In 1808, he became a full professor of normal and pathological anatomy, surgery and obstetrics at the University of Halle, replacing Justus Christian Loder (1753-1832). From 1826 to 1833, he was editor of the Archiv für Anatomie und Physiologie. In 1829, he was elected a foreign member of the Royal Swedish Academy of Sciences.

Meckel adopted naturalist Jean-Baptiste Lamarck's (1744–1829) evolutionary beliefs. He was a pioneer in the science of teratology, in particular the study of birth defects and abnormalities that occur during embryonic development. He believed that abnormal development adhered to the same natural laws as did normal development. With French embryologist Étienne Serres (1786–1868), the "Meckel-Serres Law" is named, defined as a theory of parallelism between the stages of ontogeny and the stages of a unifying pattern in the organic world ("scala naturae").

==Associated terms ==
The following eponymous terms are named after him:
- Meckel's diverticulum - an out-pouching of the ileum, part of the small intestine, and found in approximately 2% of the population.
- Meckel's cartilage - A cartilaginous bar from which the mandible is formed. Described in 1820.
- A syndrome – Meckel syndrome – is also named after him. This condition was described in 1822.
- A protein – mecklin – the gene for which is found on chromosome 8 (8q21.3-q22.1) is named after him.
- The supposed Meckel-Serres Law of recapitulation in embryology.

==Family==
His grandfather was also named "Johann Friedrich Meckel". In order to avoid confusion, he is often referred to as Johann Friedrich Meckel, the Elder. The elder Meckel was also a professor of anatomy, and he too has anatomical structures named after him.
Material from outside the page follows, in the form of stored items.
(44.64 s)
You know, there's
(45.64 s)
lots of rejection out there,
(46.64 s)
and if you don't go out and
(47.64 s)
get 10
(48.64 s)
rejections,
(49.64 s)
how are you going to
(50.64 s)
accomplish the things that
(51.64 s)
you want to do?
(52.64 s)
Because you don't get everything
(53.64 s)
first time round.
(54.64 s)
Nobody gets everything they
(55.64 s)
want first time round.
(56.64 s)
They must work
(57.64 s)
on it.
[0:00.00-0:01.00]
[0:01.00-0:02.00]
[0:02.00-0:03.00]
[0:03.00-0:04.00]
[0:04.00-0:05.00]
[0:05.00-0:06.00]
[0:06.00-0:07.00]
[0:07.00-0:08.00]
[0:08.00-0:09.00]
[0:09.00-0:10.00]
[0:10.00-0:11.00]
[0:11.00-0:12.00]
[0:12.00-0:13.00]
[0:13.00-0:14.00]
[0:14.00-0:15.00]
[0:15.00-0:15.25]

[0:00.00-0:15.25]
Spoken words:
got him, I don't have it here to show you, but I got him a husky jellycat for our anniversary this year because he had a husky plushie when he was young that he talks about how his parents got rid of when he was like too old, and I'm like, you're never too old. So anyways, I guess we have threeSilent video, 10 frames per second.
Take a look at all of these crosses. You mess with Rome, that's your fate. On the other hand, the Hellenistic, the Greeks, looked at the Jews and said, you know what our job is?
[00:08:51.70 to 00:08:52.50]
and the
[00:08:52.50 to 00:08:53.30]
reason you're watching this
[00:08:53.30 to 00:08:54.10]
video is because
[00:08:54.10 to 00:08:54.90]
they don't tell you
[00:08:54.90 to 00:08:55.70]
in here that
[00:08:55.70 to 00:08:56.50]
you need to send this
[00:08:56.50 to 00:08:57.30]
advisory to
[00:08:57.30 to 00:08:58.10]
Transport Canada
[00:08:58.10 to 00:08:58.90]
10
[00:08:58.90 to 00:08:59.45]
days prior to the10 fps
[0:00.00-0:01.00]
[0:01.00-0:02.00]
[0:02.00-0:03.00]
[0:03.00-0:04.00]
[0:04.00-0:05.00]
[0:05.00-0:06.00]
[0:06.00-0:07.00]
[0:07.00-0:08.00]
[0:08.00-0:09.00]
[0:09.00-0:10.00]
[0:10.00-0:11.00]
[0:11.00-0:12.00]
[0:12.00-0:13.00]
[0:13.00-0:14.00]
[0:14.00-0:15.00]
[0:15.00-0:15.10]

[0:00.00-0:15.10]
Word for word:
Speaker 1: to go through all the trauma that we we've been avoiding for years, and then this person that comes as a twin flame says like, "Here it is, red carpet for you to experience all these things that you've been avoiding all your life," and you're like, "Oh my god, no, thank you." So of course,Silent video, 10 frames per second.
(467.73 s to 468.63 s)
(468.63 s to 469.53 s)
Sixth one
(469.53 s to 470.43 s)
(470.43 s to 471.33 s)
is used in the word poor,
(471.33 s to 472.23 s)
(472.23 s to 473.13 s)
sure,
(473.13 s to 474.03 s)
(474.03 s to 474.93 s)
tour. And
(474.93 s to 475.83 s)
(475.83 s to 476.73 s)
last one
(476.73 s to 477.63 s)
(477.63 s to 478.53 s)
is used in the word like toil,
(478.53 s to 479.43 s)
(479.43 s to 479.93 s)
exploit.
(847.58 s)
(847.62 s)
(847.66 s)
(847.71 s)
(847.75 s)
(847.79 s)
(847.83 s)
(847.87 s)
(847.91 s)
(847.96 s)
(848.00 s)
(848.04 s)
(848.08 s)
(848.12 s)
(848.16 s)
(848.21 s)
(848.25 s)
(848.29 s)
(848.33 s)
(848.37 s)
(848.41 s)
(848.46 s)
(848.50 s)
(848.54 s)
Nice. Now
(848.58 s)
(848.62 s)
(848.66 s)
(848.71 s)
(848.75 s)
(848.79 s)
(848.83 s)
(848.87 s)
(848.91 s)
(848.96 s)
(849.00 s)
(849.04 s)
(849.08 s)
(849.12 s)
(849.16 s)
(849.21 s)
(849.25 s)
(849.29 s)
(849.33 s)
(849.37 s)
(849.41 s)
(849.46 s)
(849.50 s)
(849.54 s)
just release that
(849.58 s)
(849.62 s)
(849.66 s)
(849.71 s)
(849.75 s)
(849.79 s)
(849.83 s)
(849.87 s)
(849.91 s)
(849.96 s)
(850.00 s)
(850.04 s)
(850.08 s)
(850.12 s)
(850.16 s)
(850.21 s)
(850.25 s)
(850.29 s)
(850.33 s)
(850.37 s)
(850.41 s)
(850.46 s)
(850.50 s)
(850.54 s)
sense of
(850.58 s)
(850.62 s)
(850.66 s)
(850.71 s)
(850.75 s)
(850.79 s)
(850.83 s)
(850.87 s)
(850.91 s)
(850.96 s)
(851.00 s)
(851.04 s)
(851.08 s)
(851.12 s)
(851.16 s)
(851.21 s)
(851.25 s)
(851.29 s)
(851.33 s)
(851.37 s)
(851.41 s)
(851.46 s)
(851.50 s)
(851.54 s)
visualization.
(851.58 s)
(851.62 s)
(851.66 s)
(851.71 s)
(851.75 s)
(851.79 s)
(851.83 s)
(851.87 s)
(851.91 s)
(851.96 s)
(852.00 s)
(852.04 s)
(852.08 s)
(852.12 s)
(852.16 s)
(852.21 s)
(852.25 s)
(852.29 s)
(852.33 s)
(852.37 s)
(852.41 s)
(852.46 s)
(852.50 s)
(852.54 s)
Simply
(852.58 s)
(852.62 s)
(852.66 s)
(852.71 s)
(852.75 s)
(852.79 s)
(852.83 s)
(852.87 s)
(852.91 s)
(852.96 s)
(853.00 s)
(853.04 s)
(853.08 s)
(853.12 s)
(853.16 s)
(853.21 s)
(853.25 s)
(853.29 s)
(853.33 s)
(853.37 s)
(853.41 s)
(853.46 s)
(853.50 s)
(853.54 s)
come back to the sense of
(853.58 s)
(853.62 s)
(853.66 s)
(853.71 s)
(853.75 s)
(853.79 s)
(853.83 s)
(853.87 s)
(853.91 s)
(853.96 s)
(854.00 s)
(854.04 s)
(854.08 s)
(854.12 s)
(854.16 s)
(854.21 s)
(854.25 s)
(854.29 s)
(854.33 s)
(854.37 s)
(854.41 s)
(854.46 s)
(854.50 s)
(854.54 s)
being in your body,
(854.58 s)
His father, Philipp Friedrich Theodor Meckel (1755–1803), was also an anatomist.

His brother, August Albrecht Meckel (1789–1829), practiced legal medicine and investigated avian anatomy but died prematurely from tuberculosis.

August's son – Johann Heinrich Meckel (1821–1856) – was the professor of pathologic anatomy at the University of Berlin that his great-grandfather had held at the Charité. After his death also from pulmonary disease, his position was filled by Rudolf Virchow.